> [Information provided]:
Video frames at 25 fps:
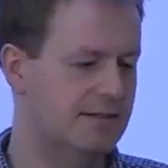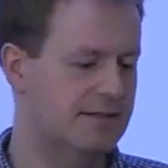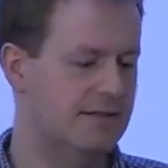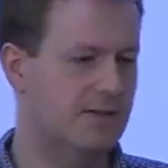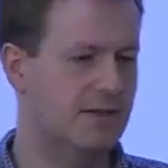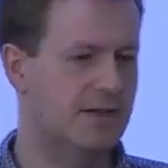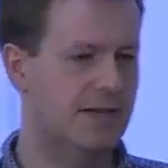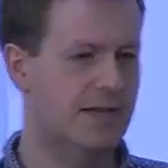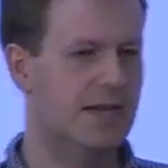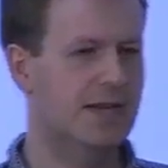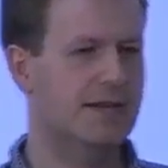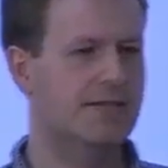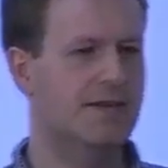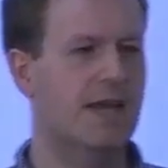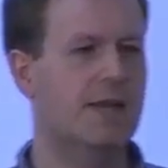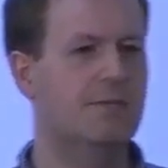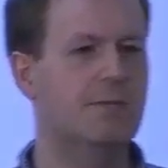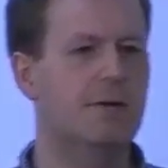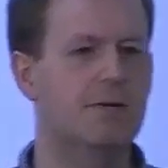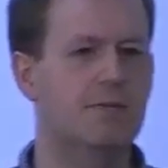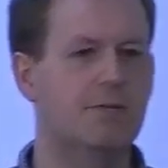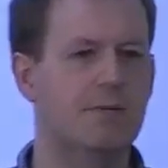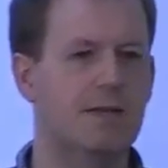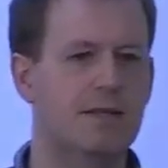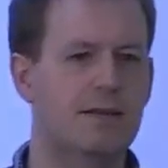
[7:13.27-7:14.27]
And so I kind of came
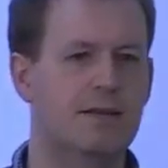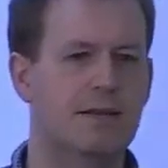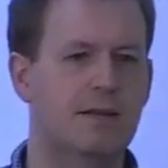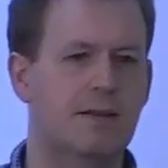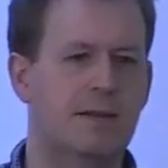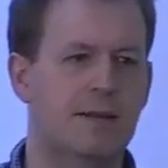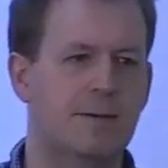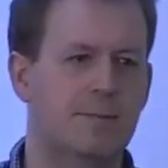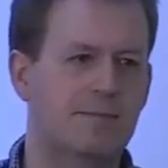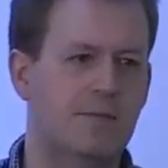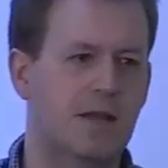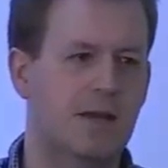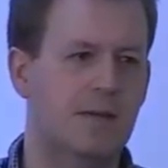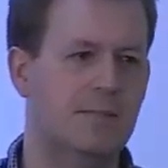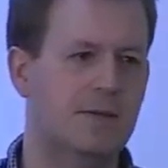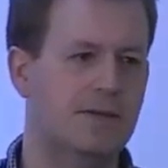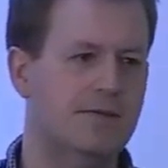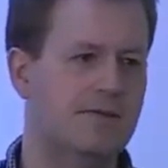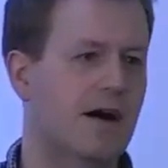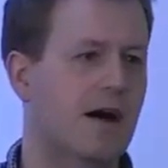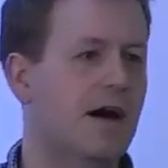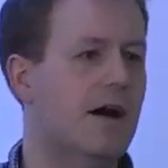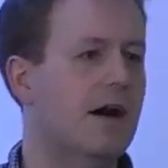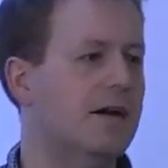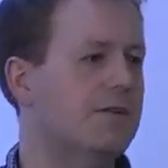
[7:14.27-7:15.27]
up with a bit
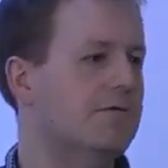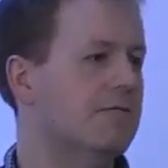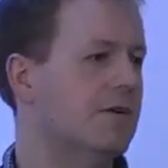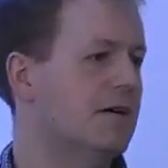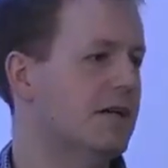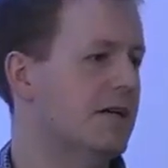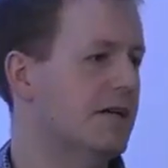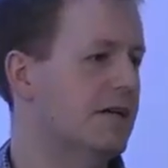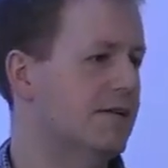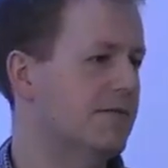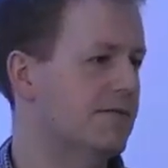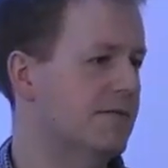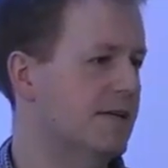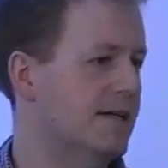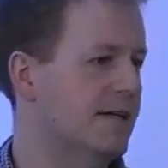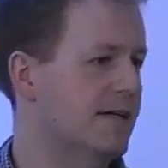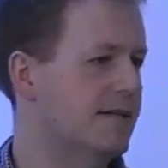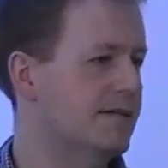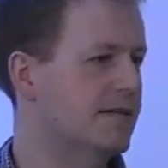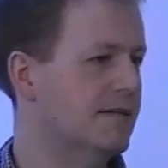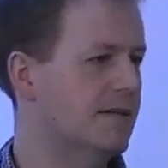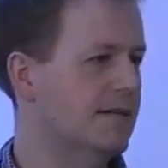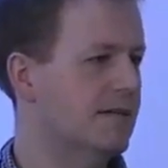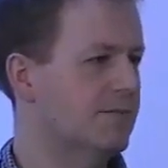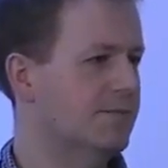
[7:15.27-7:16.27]
of a hierarchy of
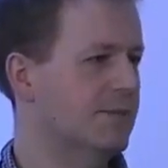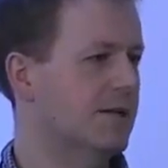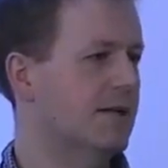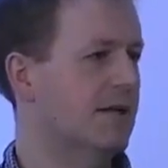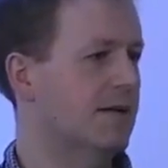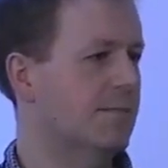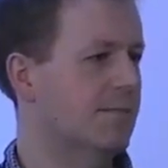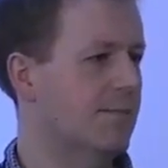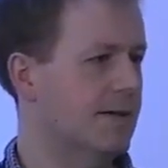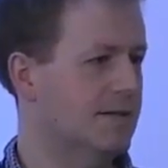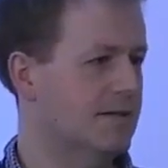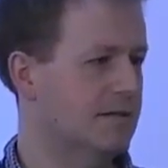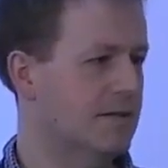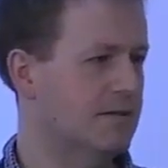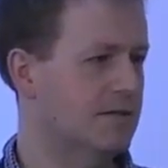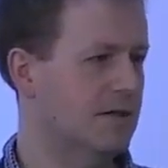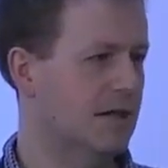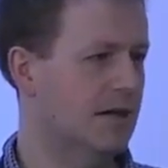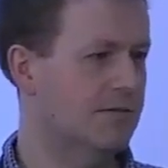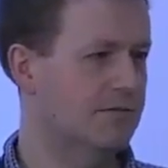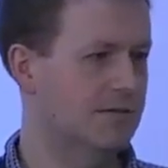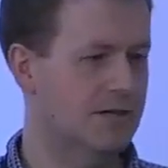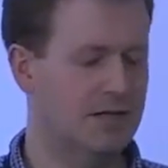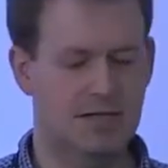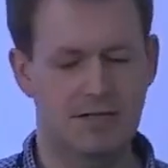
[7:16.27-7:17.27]
needs, a little bit like Maslow's
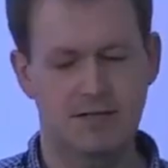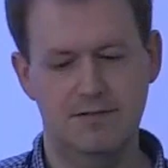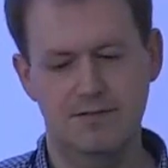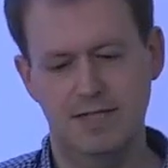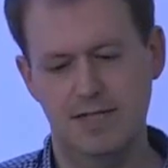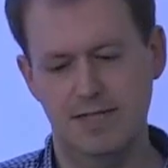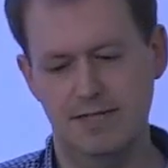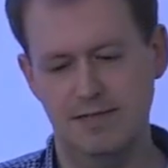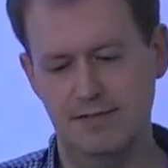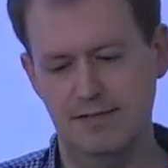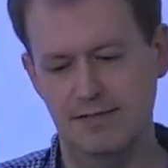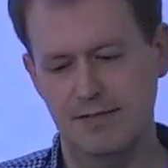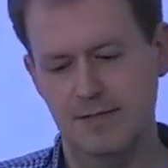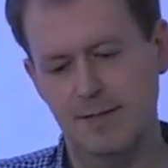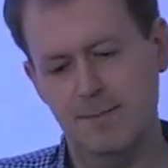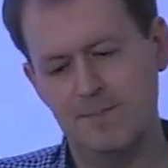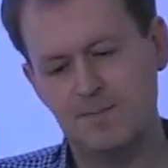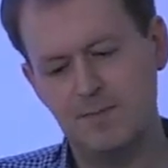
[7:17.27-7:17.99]
hierarchy of needs.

> [Assignment]:
Without the pictures, write out every line above exactly as it appears.

> [Answer for the task]:
Video frames at 25 fps:
[7:13.27-7:14.27]
And so I kind of came
[7:14.27-7:15.27]
up with a bit
[7:15.27-7:16.27]
of a hierarchy of
[7:16.27-7:17.27]
needs, a little bit like Maslow's
[7:17.27-7:17.99]
hierarchy of needs.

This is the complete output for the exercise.